# Exercise brief
Pictures appear among the records below and must be omitted. Repeat exactly the lines from the line with "[00:00:02.60]" to the line with "[00:00:03.40]", both included.

# Data for this task
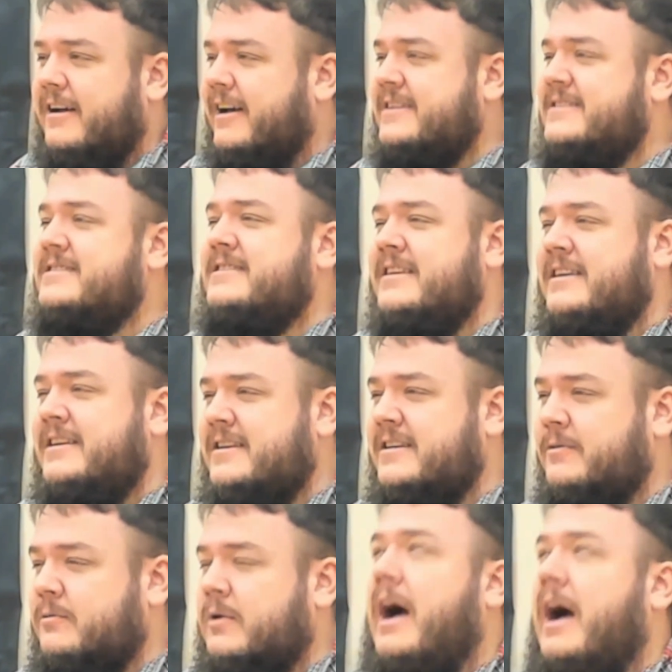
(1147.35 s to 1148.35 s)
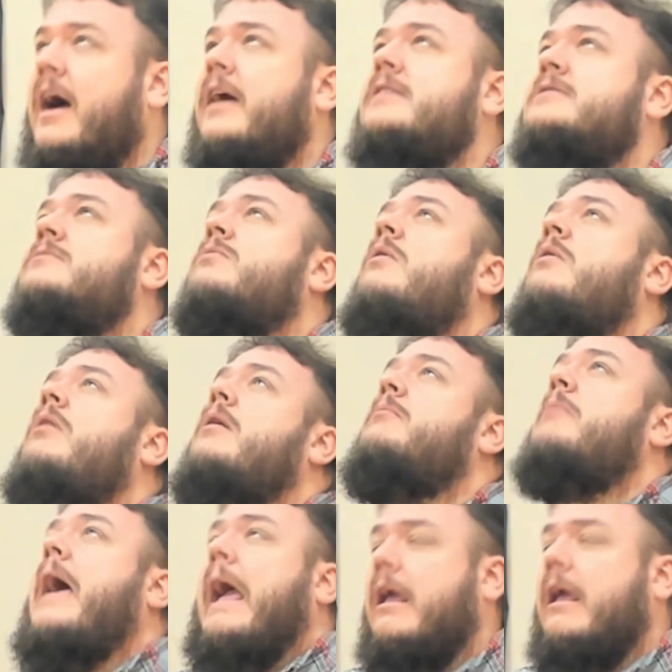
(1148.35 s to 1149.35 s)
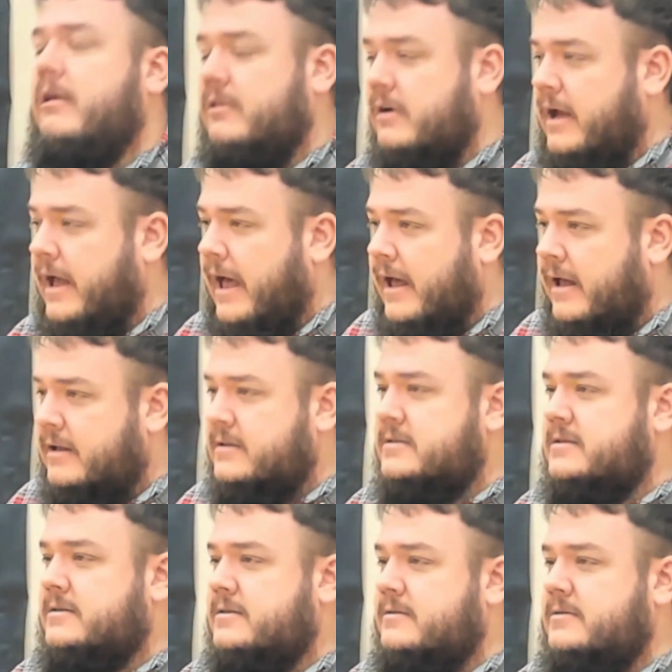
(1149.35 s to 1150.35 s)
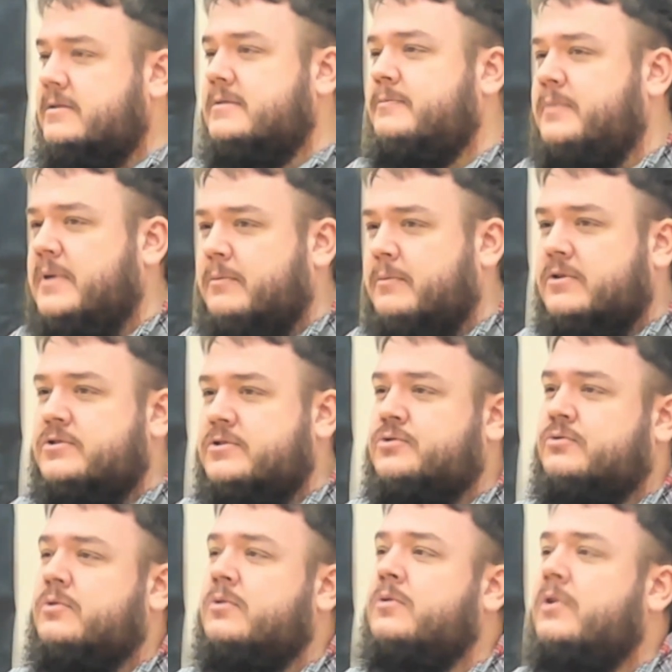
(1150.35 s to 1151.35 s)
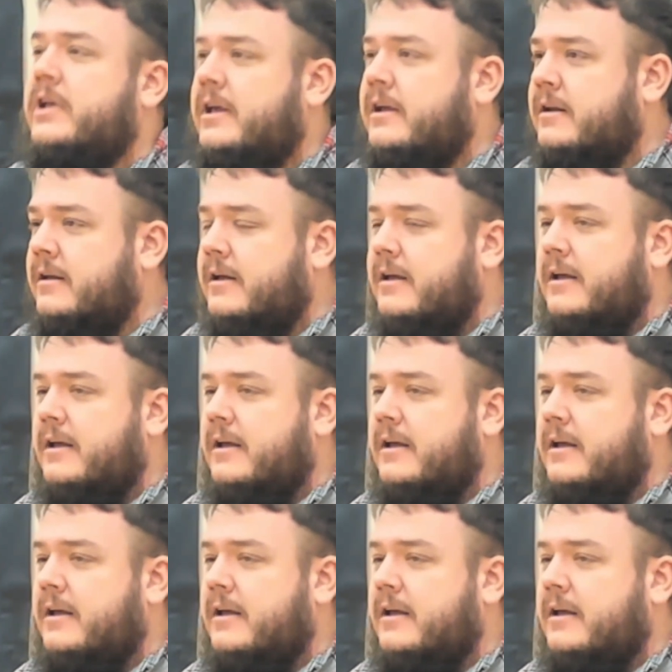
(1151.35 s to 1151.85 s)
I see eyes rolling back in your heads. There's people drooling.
==
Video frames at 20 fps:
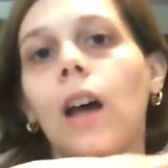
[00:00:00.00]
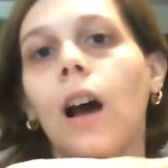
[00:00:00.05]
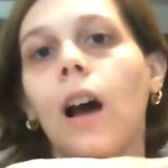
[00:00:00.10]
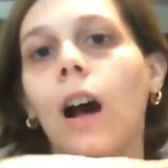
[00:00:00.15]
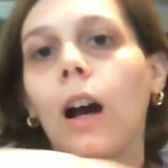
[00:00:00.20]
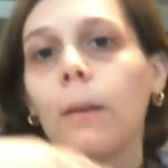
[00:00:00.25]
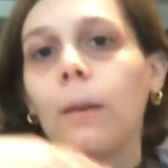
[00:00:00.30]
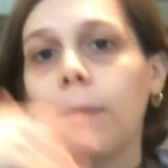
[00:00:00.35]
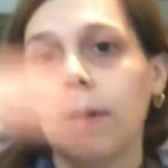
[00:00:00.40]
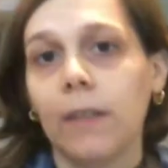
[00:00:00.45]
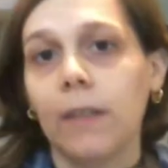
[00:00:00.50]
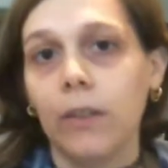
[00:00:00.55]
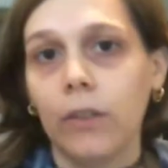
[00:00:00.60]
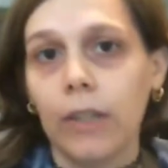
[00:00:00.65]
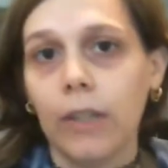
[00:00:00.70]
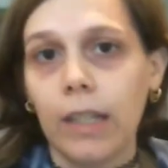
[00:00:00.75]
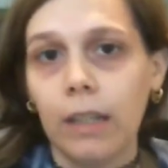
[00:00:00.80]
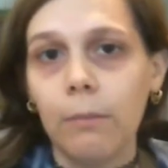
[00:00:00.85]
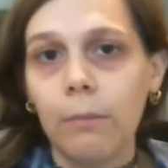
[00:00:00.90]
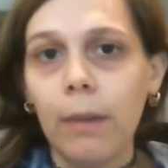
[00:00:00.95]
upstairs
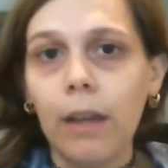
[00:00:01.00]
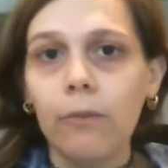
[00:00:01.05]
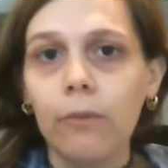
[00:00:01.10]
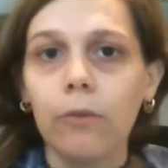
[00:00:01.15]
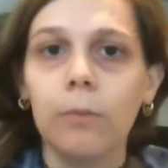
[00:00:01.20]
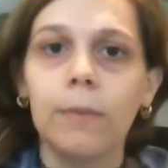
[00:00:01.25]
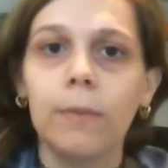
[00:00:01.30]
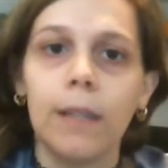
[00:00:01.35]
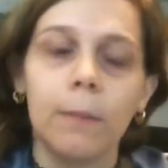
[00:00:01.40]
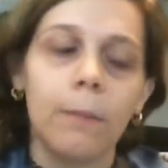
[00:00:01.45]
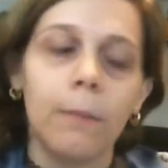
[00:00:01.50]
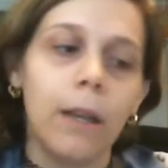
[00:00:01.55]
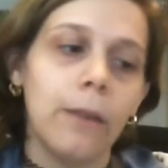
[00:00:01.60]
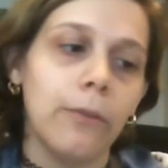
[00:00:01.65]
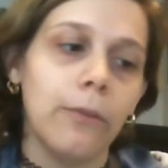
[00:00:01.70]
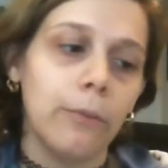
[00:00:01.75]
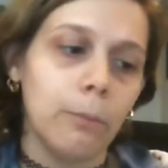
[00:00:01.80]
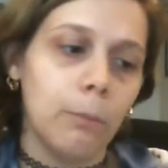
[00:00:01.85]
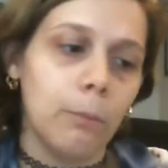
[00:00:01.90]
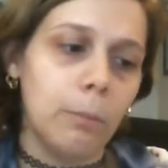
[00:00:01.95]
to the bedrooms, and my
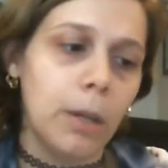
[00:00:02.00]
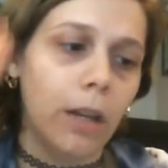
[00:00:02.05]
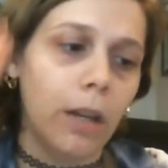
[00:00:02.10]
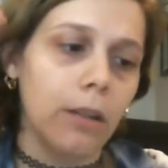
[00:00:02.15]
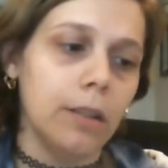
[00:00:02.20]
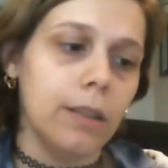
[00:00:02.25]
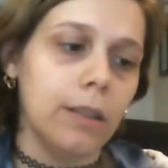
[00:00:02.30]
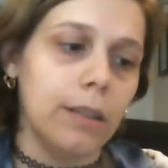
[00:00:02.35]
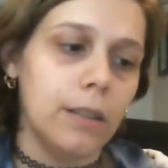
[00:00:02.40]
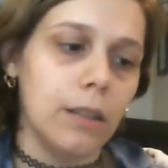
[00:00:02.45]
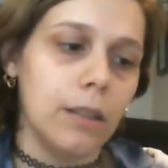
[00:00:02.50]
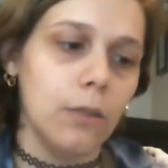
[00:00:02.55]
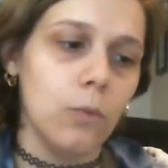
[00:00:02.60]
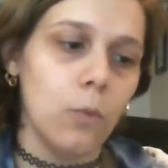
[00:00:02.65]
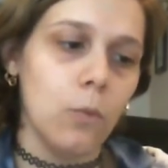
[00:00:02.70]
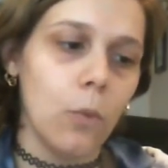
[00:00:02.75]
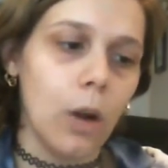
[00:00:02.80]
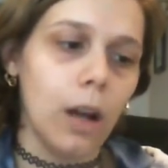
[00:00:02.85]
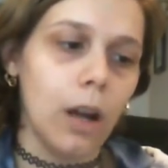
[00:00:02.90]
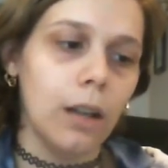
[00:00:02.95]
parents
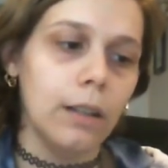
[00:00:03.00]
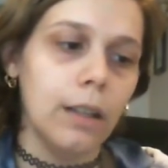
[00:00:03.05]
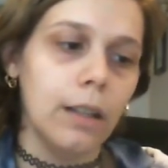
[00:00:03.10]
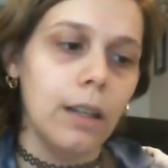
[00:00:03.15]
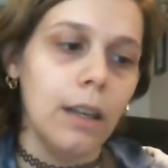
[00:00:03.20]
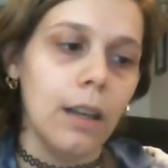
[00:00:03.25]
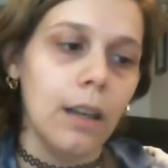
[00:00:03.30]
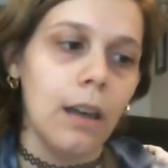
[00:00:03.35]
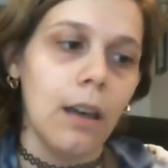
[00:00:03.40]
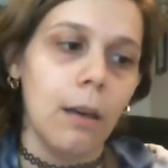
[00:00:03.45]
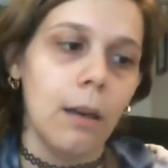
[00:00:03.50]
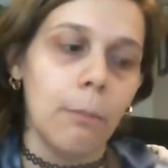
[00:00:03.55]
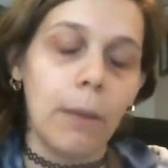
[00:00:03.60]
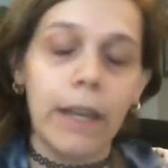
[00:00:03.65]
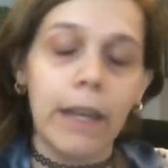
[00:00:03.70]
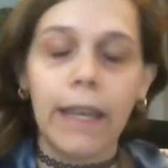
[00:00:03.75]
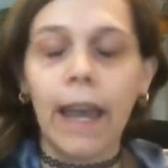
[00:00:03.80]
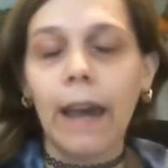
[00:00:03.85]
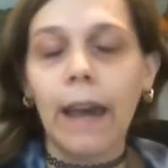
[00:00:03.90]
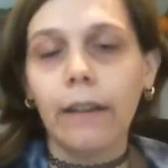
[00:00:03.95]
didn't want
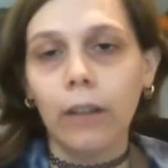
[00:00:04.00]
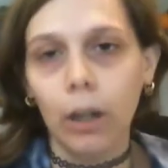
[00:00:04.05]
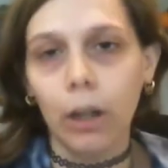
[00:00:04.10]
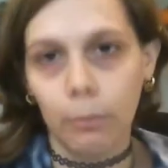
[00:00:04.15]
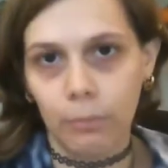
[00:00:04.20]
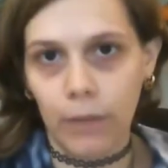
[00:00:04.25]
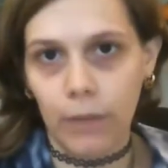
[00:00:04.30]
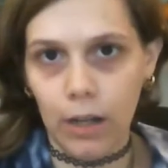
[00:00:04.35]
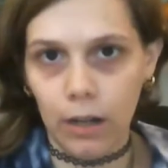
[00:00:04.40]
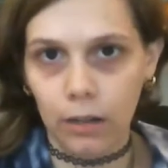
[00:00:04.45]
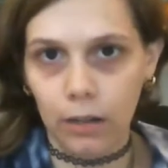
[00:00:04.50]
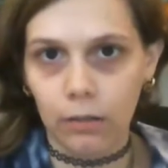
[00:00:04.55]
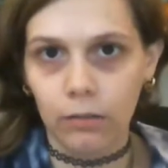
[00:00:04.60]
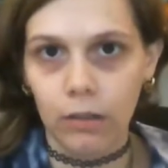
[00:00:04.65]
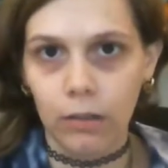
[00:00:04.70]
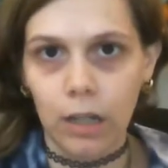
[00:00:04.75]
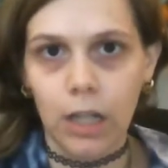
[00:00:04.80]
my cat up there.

# Response area
[00:00:02.60]
[00:00:02.65]
[00:00:02.70]
[00:00:02.75]
[00:00:02.80]
[00:00:02.85]
[00:00:02.90]
[00:00:02.95]
parents
[00:00:03.00]
[00:00:03.05]
[00:00:03.10]
[00:00:03.15]
[00:00:03.20]
[00:00:03.25]
[00:00:03.30]
[00:00:03.35]
[00:00:03.40]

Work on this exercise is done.